Common misreads to avoid

  • "The All Uptrend alert did not fire so the visible stack is not aligned." Accurate in letter, misleading in practice if one hidden active slot is voting the other way. If a slot is na, it drops out of the active alignment count for that bar rather than forcing the aggregate to wait. Check your Data Window before drawing the conclusion.

  • "The per-slot alert fired so the HTF slot is confirmed up." Only true if the slot's On Bar Close? is ON. Under OFF, the trend state was computed against a live HTF value.

  • "The blended alert agrees with the visible blend colour." It does, because both read the same weight-majority vote. That does not make the blend a consensus read; the alert reports the same vote the line colour reports.

  • "Hiding a slot excluded it from the All Uptrend alert." No. Hidden slots are counted. Disable them to drop them.

  • "The per-slot alert is a crossover alert." It is not. The tool has no crossover alerts. A per-slot trend alert is not the same as "price crossed this MA" and is not the same as "Slot A's MA crossed Slot B's MA." There are no price-cross or MA-cross alerts in this indicator.

  • "My alert fired but the chart does not show a flip." Check whether the chart bar closed. Alerts fire on the close of the bar whose condition satisfied the rule. On low timeframes this is fast enough to be invisible; on higher timeframes the chart bar may still be forming when you receive the notification on the previous bar's close.

Creating and managing alerts

Alerts are created via TradingView's standard alert dialog. This manual does not reproduce TradingView's UI, because TradingView controls that surface and revises it independently.

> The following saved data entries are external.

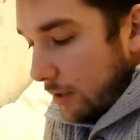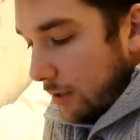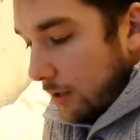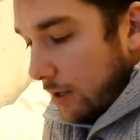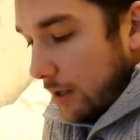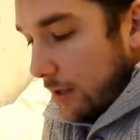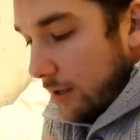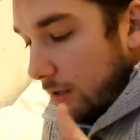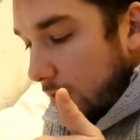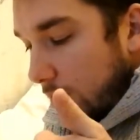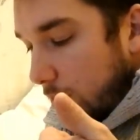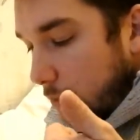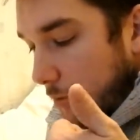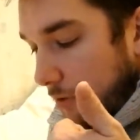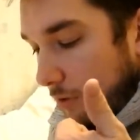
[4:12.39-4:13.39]
Yeah,
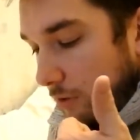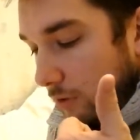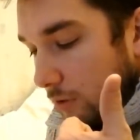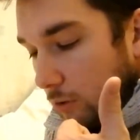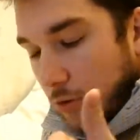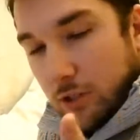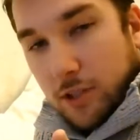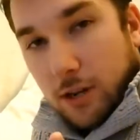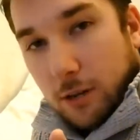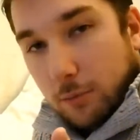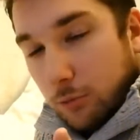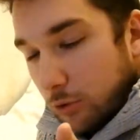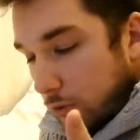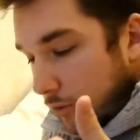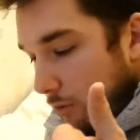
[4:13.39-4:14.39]
it's with no
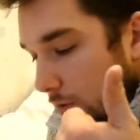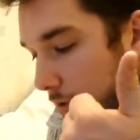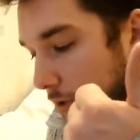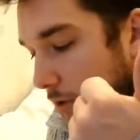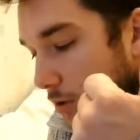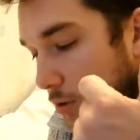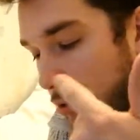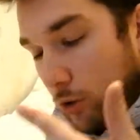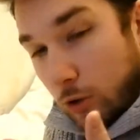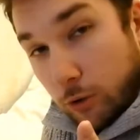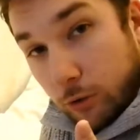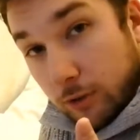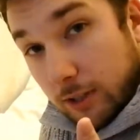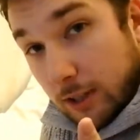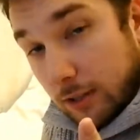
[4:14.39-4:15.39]
GMO, no
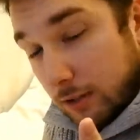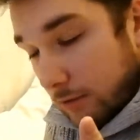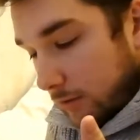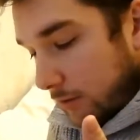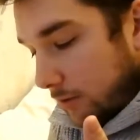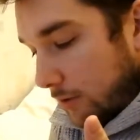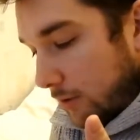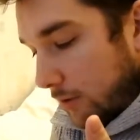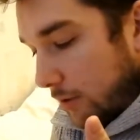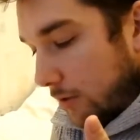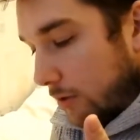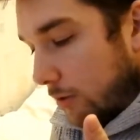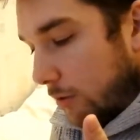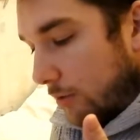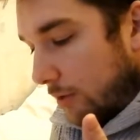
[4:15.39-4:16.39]
gluten. It's
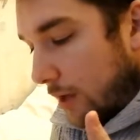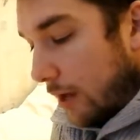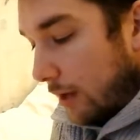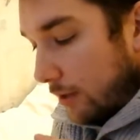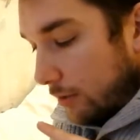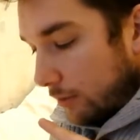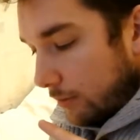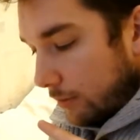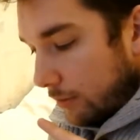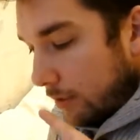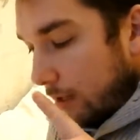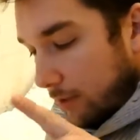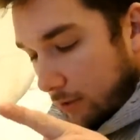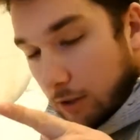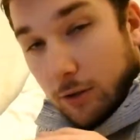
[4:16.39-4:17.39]
gluten-free. Yeah,
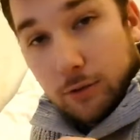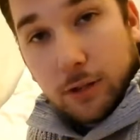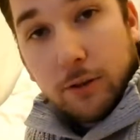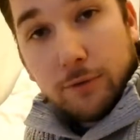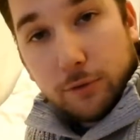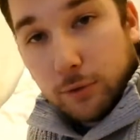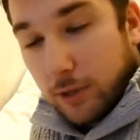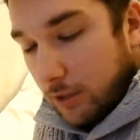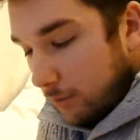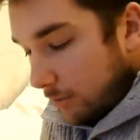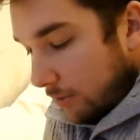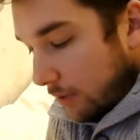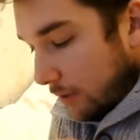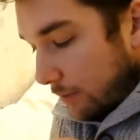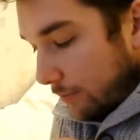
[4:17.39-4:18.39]
gluten-free,
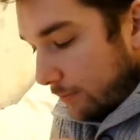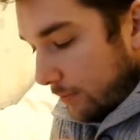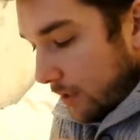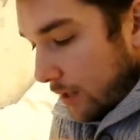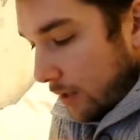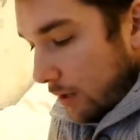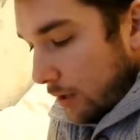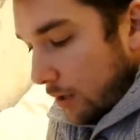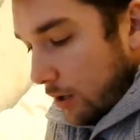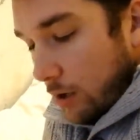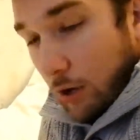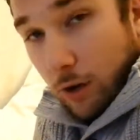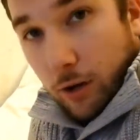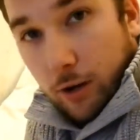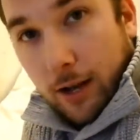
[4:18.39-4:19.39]
yeah.
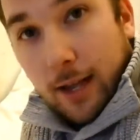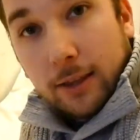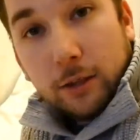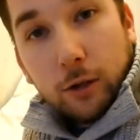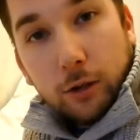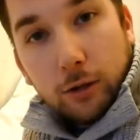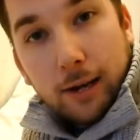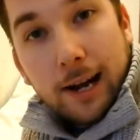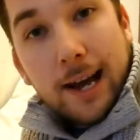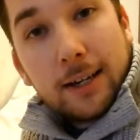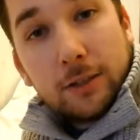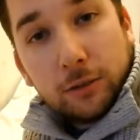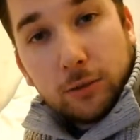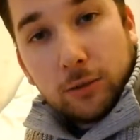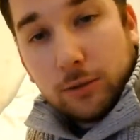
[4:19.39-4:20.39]
And
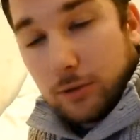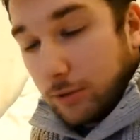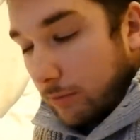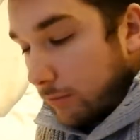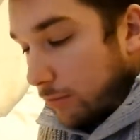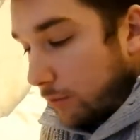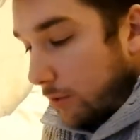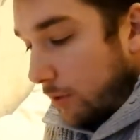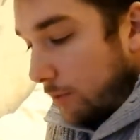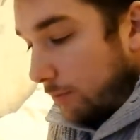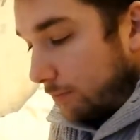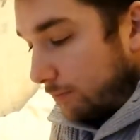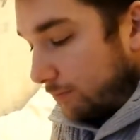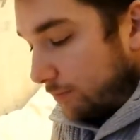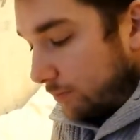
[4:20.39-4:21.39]
lactose-free.
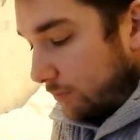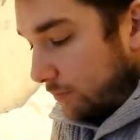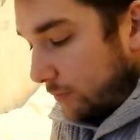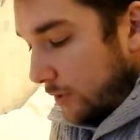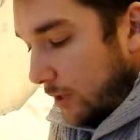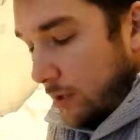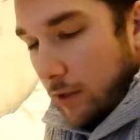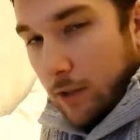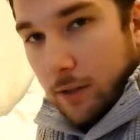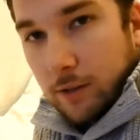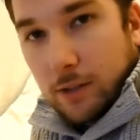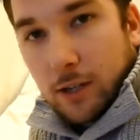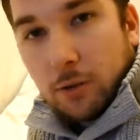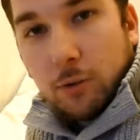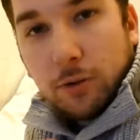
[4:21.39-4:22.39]

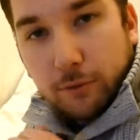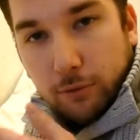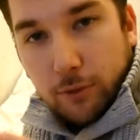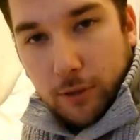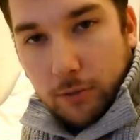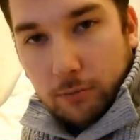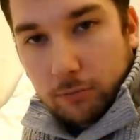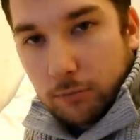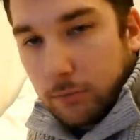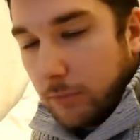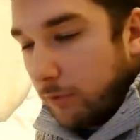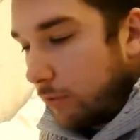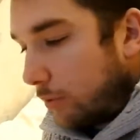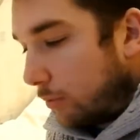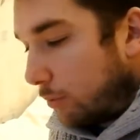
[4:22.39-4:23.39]
Dairy-free,
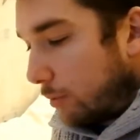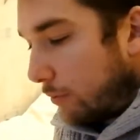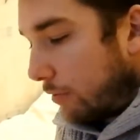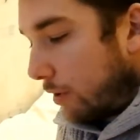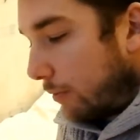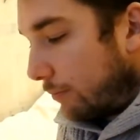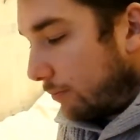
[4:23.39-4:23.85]
if you prefer.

The general path on every TradingView build: open the alert dialog, select Axiom MA CTX as the condition source, choose one of the twenty-four conditions listed above, configure the message text (the {{Active Uptrend Count}} and {{Active Downtrend Count}} plot references are available), and save.

If you do not see an alert fire when you expect one, Troubleshooting has a symptom-to-cause table. The most common causes: the slot you expected to contribute was disabled, the chart bar did not close yet, or the alignment alert was waiting on a hidden slot you thought was excluded.